▸ Prompt:
Set down each line of the records once more, precisely, and omit the pictures.

Stored items:

--- START ---

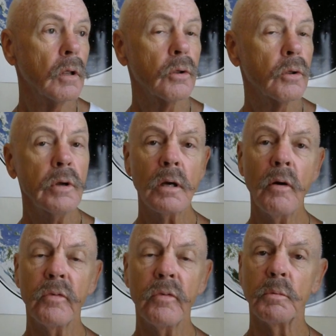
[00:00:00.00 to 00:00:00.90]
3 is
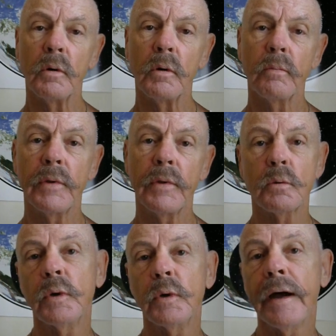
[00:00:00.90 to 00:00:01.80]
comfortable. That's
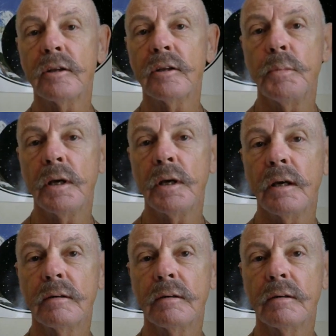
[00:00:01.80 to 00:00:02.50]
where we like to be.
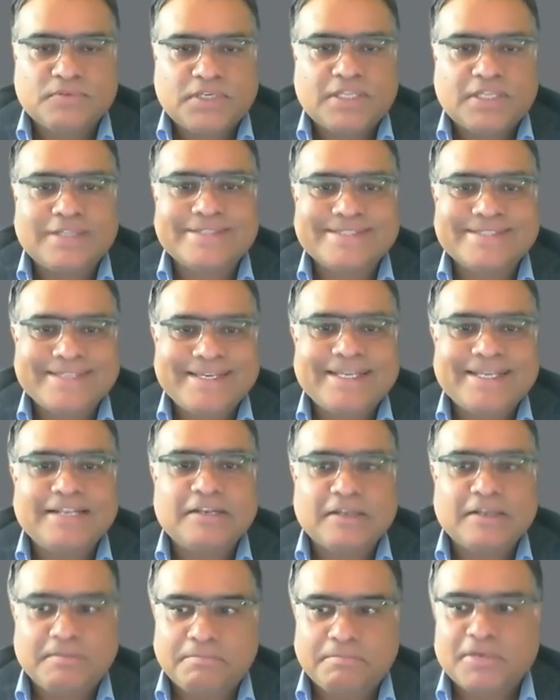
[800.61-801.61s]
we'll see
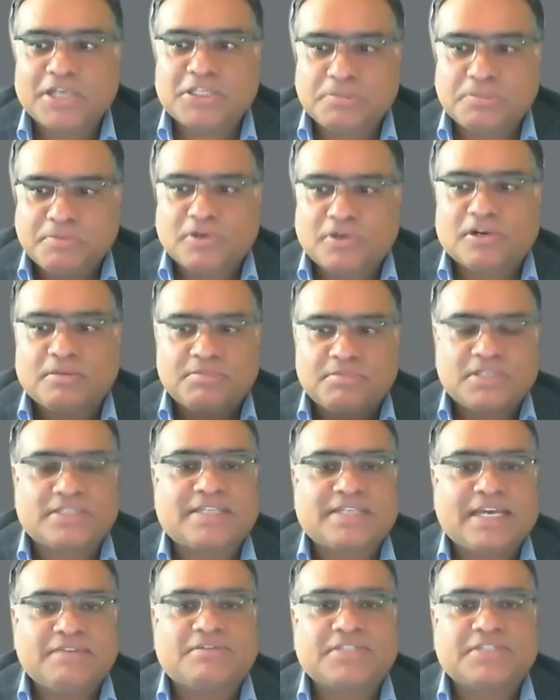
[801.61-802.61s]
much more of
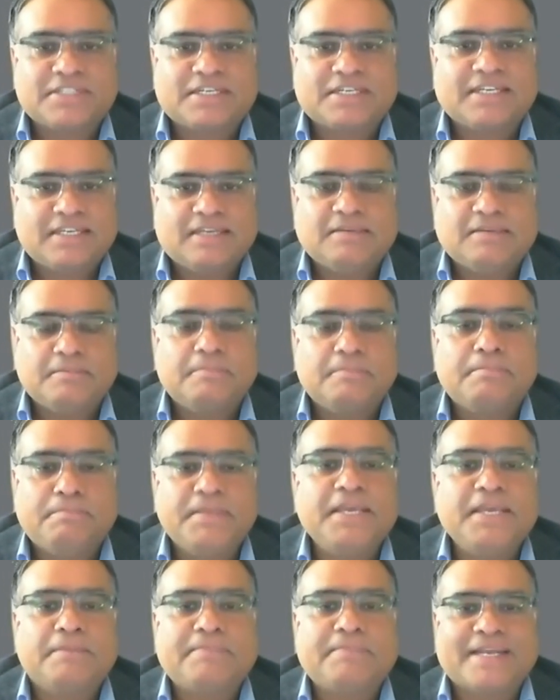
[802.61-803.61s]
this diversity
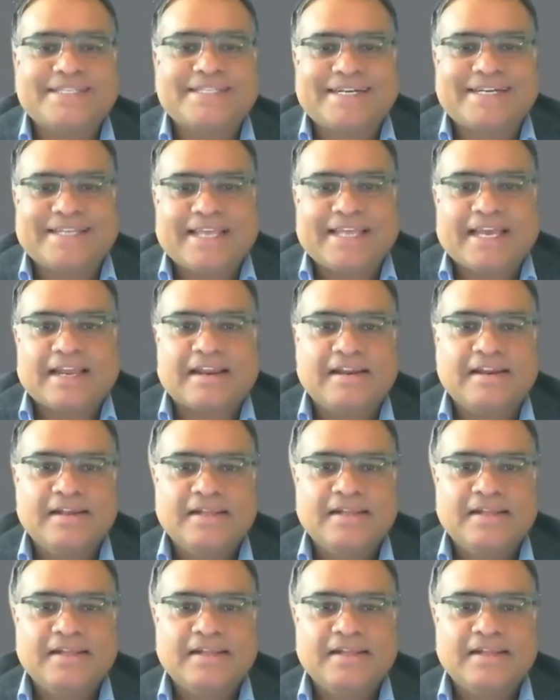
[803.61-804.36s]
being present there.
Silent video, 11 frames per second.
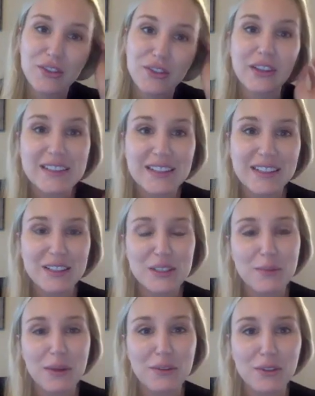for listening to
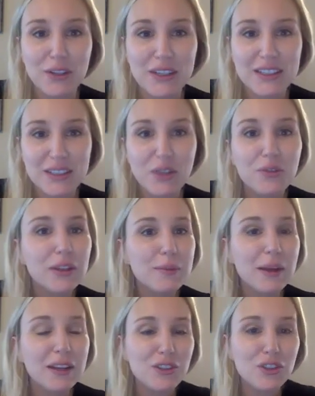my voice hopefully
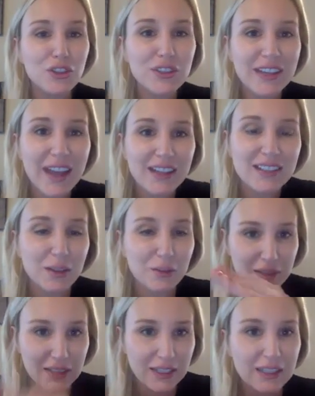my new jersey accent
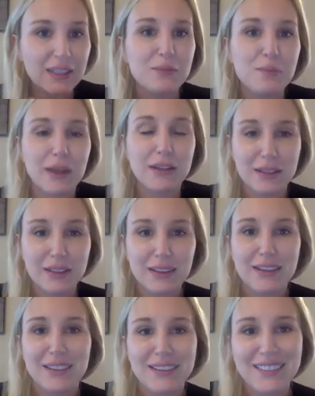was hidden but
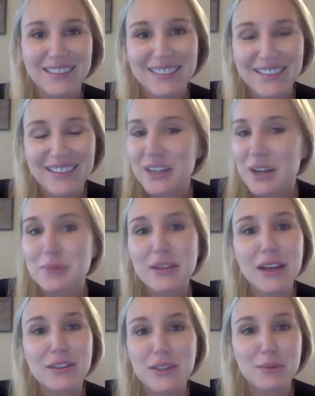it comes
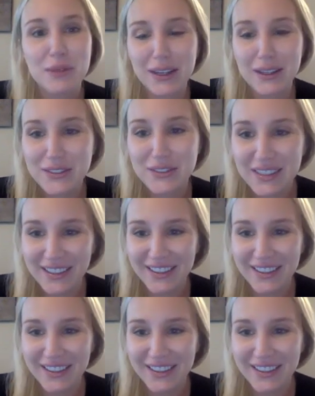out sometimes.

--- END ---

▸ Solution for this task:
[00:00:00.00 to 00:00:00.90]
3 is
[00:00:00.90 to 00:00:01.80]
comfortable. That's
[00:00:01.80 to 00:00:02.50]
where we like to be.
[800.61-801.61s]
we'll see
[801.61-802.61s]
much more of
[802.61-803.61s]
this diversity
[803.61-804.36s]
being present there.
Silent video, 11 frames per second.
for listening to
my voice hopefully
my new jersey accent
was hidden but
it comes
out sometimes.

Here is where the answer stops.